→ Task description
When you write out the listing, keep every character and omit the pictures.
Segment Open
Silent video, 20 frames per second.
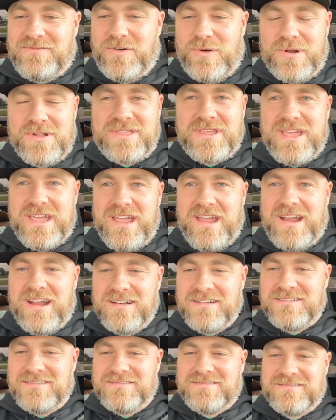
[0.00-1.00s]
Fourth
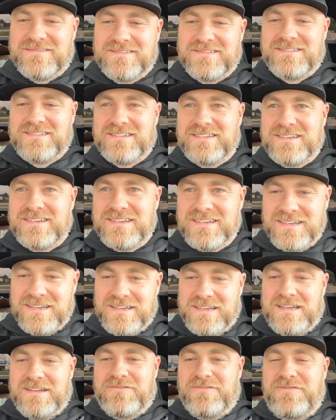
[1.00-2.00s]
gear,
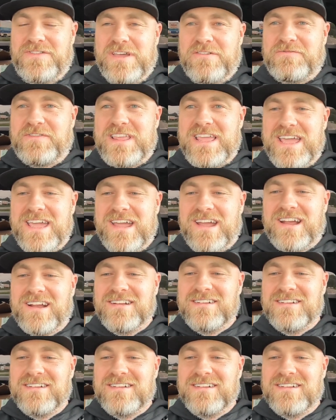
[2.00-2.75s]
fifth gear,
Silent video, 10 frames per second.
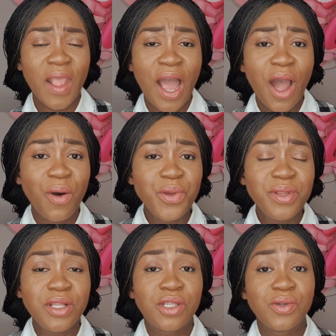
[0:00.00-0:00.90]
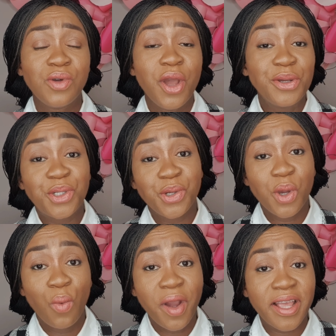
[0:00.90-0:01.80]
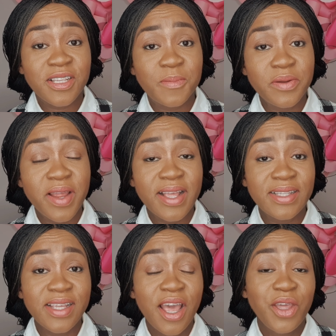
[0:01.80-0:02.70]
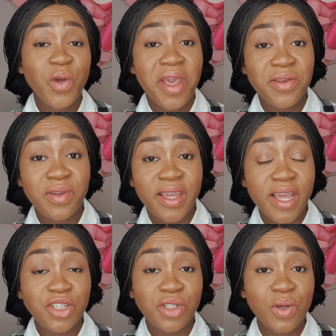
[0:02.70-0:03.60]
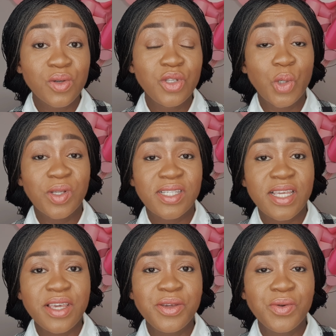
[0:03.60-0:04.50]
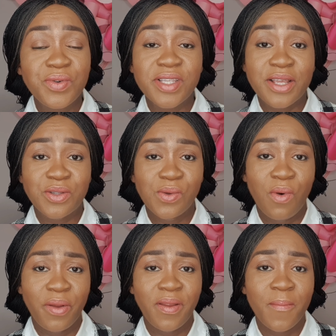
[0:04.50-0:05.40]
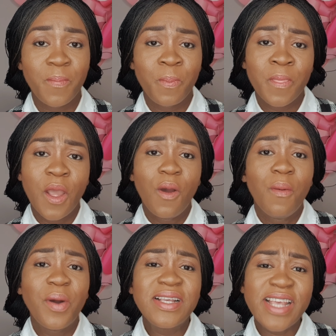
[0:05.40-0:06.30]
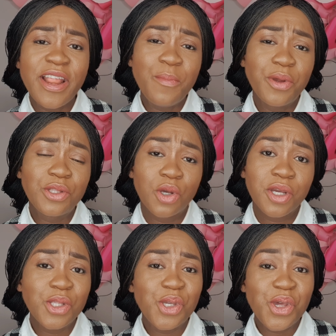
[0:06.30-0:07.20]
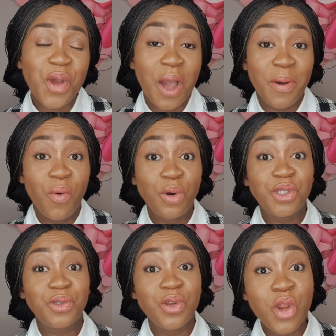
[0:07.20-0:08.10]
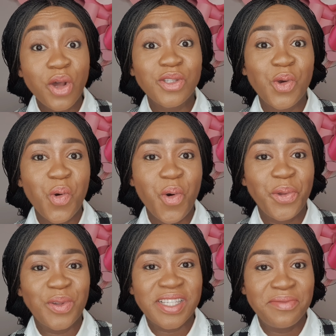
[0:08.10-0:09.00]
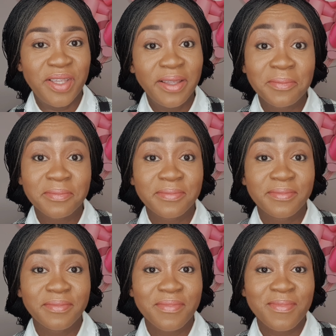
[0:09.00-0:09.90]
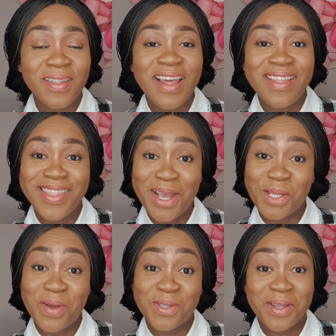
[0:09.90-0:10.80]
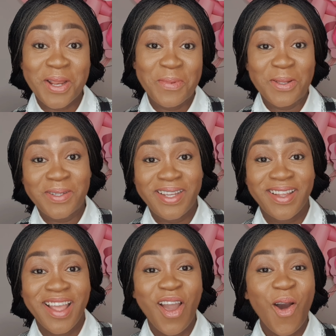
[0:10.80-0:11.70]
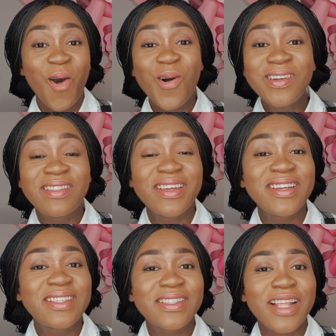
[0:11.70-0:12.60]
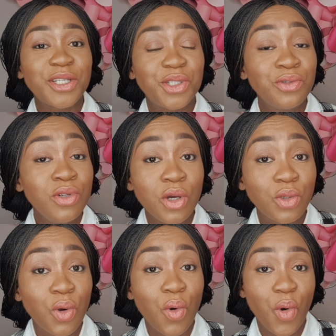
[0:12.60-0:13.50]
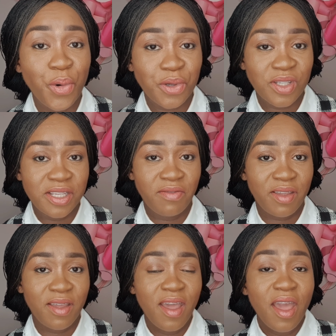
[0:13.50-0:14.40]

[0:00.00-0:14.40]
How you need to show your work experience, your education, your skills, and so on. But is anybody talking to you about what should not go on your CV? That's what we're talking about today. All the things that should not go on your CV.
Segment Closed
→ Solved exercise
Silent video, 20 frames per second.
[0.00-1.00s]
Fourth
[1.00-2.00s]
gear,
[2.00-2.75s]
fifth gear,
Silent video, 10 frames per second.
[0:00.00-0:00.90]
[0:00.90-0:01.80]
[0:01.80-0:02.70]
[0:02.70-0:03.60]
[0:03.60-0:04.50]
[0:04.50-0:05.40]
[0:05.40-0:06.30]
[0:06.30-0:07.20]
[0:07.20-0:08.10]
[0:08.10-0:09.00]
[0:09.00-0:09.90]
[0:09.90-0:10.80]
[0:10.80-0:11.70]
[0:11.70-0:12.60]
[0:12.60-0:13.50]
[0:13.50-0:14.40]

[0:00.00-0:14.40]
How you need to show your work experience, your education, your skills, and so on. But is anybody talking to you about what should not go on your CV? That's what we're talking about today. All the things that should not go on your CV.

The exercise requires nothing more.